Collected data entries:
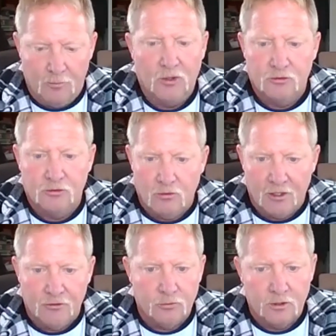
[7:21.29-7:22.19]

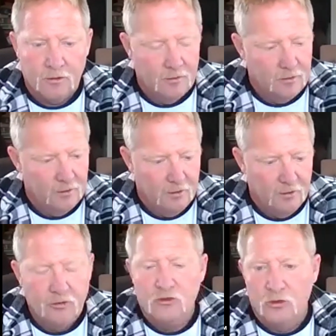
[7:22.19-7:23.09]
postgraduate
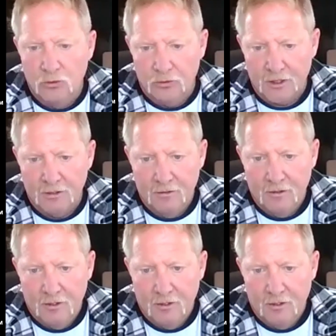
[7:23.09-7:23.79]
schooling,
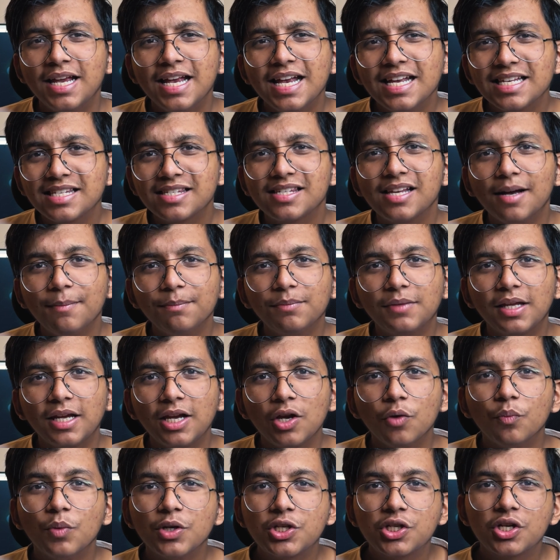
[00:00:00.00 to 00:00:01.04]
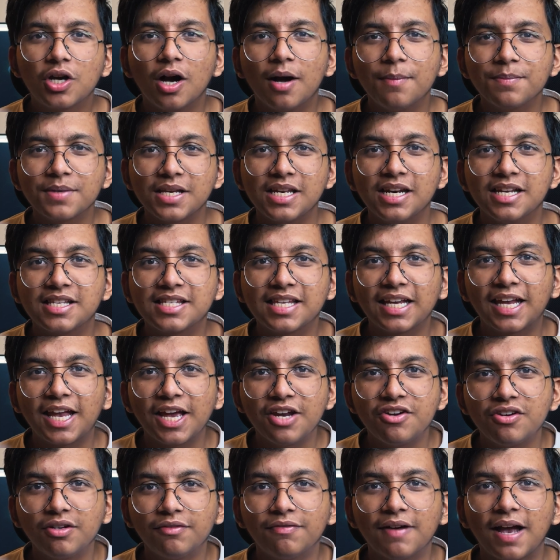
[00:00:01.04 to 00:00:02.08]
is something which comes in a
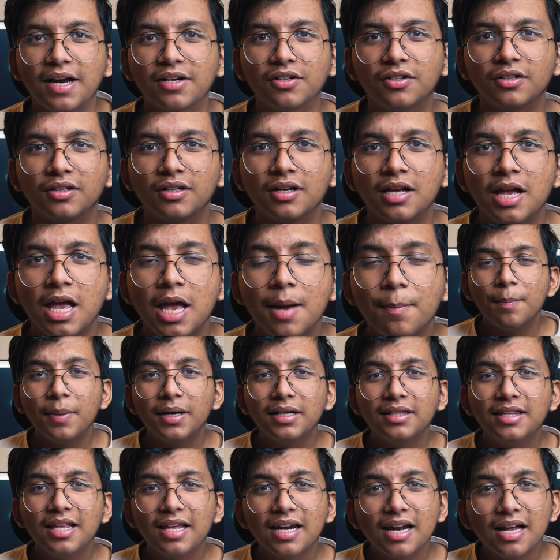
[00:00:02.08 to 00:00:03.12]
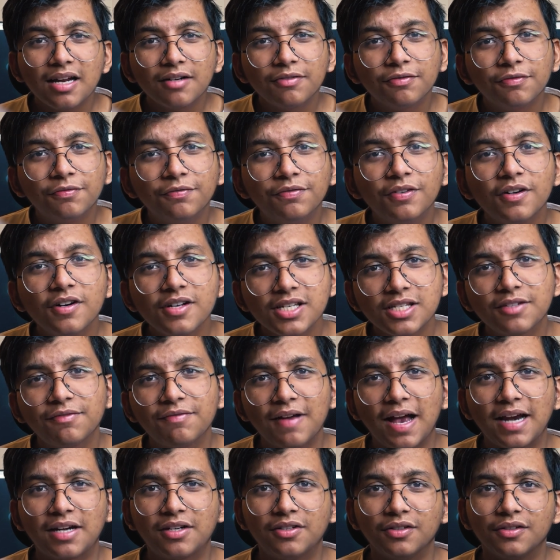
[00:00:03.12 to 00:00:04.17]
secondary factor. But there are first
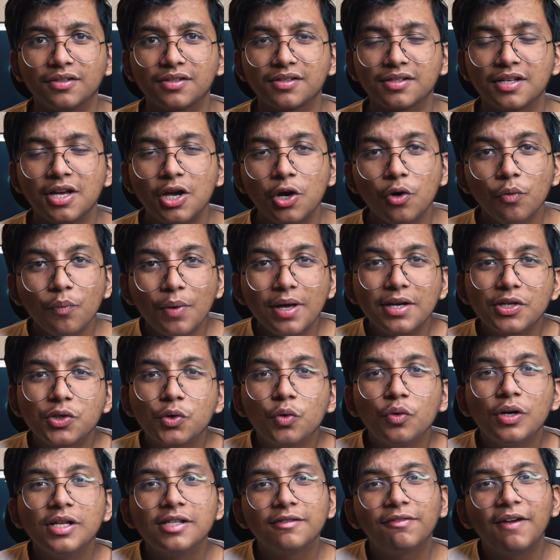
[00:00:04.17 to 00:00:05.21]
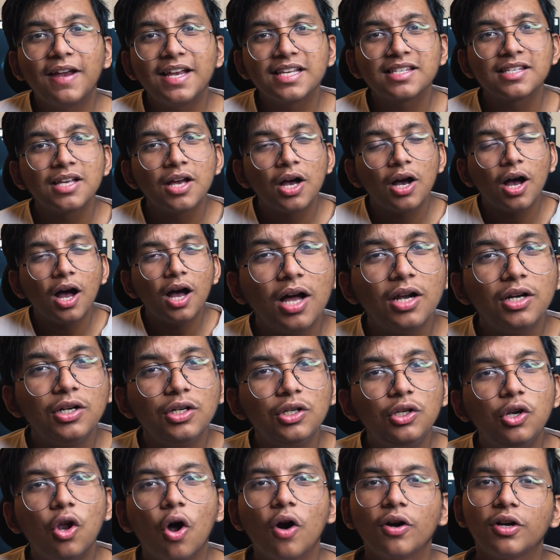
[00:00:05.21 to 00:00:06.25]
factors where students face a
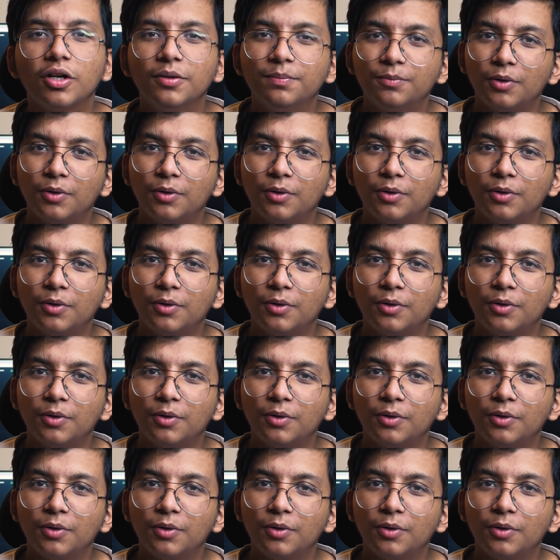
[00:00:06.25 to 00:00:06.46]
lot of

» Exercise aim: The lines to copy begin at the one containing "[7:23.09-7:23.79]" and end at the last line of the records. Set down exactly those lines and no others, both ends included, and omit all pictures.

» Completed task:
[7:23.09-7:23.79]
schooling,
[00:00:00.00 to 00:00:01.04]
[00:00:01.04 to 00:00:02.08]
is something which comes in a
[00:00:02.08 to 00:00:03.12]
[00:00:03.12 to 00:00:04.17]
secondary factor. But there are first
[00:00:04.17 to 00:00:05.21]
[00:00:05.21 to 00:00:06.25]
factors where students face a
[00:00:06.25 to 00:00:06.46]
lot of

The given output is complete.